Total detections / Total tested

109/5 593

2


 a
For influenza type percentage calculations, the denominator is total detections; for subtype and lineage, it is total influenza A subtyped and total influenza B lineage determined, respectively; as not all countries have a true non-sentinel testing denominator, no percentage calculations for total tested are shown.

 

 

Genetic characterization

Since week 21/2017, genetic characterization of 5 viruses has been reported. Of these, 3 were B/Yamagata lineage viruses (clade 3), 1 A(H3N2) fell into the 3C.2a1 subclade defined by N171K amino acid substitution, often with N121K, in the haemagglutinin. Viruses in this clade have been antigenically similar to the vaccine component clade (3C.2a), but both clades are evolving rapidly with the emergence of several virus clusters defined by additional amino acid substitutions in the haemagglutinin, thereby requiring continued monitoring of antigenic characteristics. Additionally, 1 A(H1N1)pdm09 virus was genetically characterised and fell in the sub-group 6B.1. See also the ECDC summary report for June.

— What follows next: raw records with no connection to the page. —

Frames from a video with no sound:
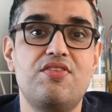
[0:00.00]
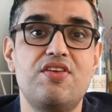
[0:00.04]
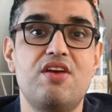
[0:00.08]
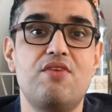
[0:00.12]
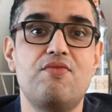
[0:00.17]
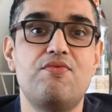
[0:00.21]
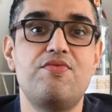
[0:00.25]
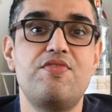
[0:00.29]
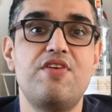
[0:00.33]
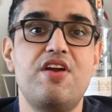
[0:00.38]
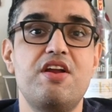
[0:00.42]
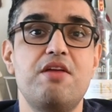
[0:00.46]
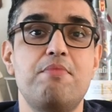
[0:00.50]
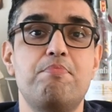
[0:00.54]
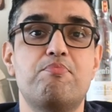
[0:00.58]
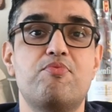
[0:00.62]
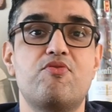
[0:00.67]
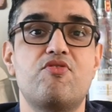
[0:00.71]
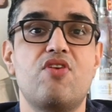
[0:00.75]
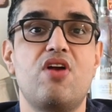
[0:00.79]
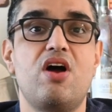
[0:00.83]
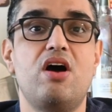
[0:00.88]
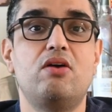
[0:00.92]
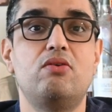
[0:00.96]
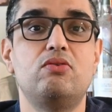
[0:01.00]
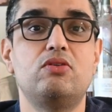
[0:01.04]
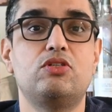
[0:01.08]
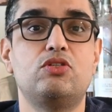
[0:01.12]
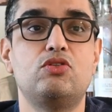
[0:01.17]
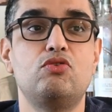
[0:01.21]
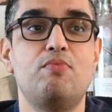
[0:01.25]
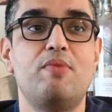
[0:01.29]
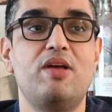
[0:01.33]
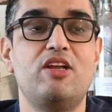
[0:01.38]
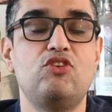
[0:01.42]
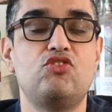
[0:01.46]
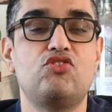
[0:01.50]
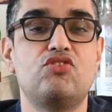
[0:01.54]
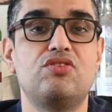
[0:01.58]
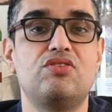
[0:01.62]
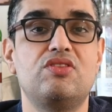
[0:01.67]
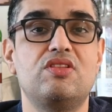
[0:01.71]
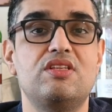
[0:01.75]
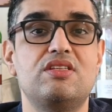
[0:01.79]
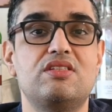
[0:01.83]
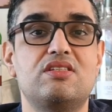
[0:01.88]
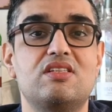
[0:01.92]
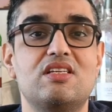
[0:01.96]
they are very proud to
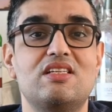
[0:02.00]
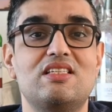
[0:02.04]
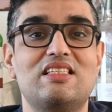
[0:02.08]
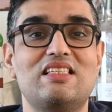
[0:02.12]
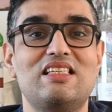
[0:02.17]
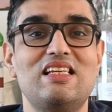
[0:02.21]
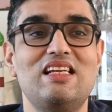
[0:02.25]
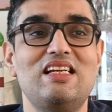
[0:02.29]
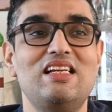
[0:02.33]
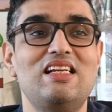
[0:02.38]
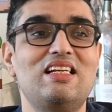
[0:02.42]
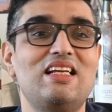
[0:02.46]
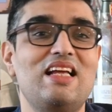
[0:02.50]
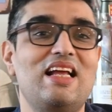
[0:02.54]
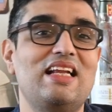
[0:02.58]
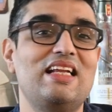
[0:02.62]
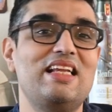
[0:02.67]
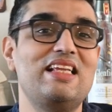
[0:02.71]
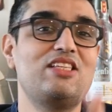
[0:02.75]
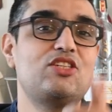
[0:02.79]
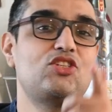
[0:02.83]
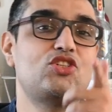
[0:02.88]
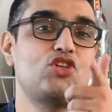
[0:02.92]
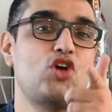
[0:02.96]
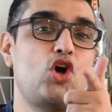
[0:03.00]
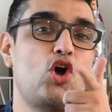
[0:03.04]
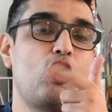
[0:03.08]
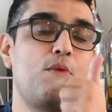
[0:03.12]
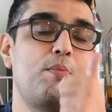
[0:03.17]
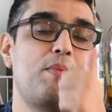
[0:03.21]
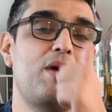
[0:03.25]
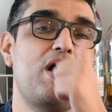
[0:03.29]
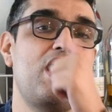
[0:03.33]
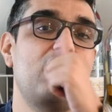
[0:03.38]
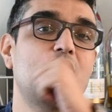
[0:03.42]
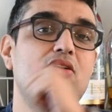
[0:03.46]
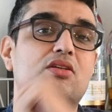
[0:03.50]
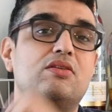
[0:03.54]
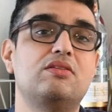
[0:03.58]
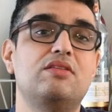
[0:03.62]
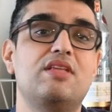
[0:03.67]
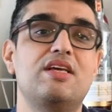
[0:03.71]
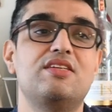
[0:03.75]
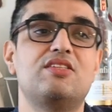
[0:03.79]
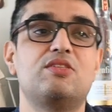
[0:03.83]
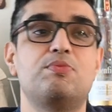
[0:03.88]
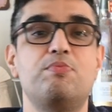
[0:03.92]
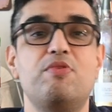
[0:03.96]
mention this Signet, and let's talk about
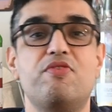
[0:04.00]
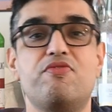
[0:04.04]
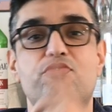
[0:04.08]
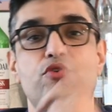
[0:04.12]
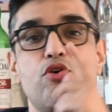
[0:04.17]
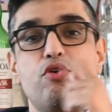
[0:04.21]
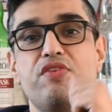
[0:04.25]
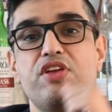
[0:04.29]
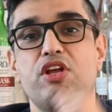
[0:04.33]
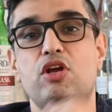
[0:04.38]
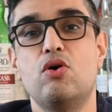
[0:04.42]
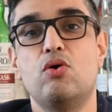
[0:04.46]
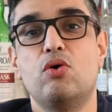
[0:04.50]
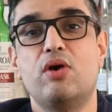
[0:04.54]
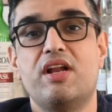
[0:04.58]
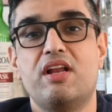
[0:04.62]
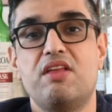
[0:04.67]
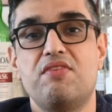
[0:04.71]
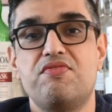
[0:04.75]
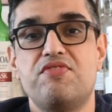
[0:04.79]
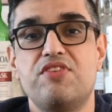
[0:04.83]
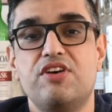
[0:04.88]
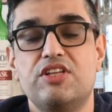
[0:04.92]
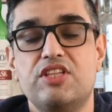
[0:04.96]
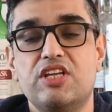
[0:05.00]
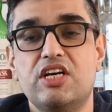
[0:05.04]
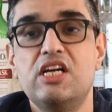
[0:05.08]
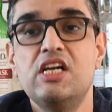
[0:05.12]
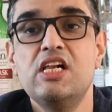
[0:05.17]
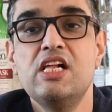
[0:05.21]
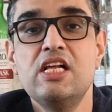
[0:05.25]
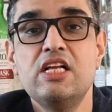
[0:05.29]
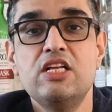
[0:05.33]
this before we go any further.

The recommended composition of trivalent influenza vaccines for the 2016–2017 season in the northern hemisphere was for inclusion of an A/California/7/2009 (H1N1)pdm09-like virus; an A/Hong Kong/4801/2014 (H3N2)-like virus; and a B/Brisbane/60/2008-like virus (B/Victoria lineage). For quadrivalent vaccines, a B/Phuket/3073/2013-like virus (B/Yamagata lineage) was recommended. On 2 March 2017, WHO announced the recommended vaccine composition for the 2017–2018 season in the northern hemisphere. The recommendations matched those for the 2017 southern hemisphere season, with a changed A(H1N1)pdm09 component to an A/Michigan/48/2015-like virus (clade 6B.1).

Overall vaccine effectiveness of influenza vaccines for the 2016–2017 season was estimated at 44% in European primary care settings (I-MOVE) and 49% in the United States of America (CDC).

Antiviral susceptibility testing

No viruses with collection dates from week 30/2017 through week 34/2017 have been tested for antiviral susceptibility.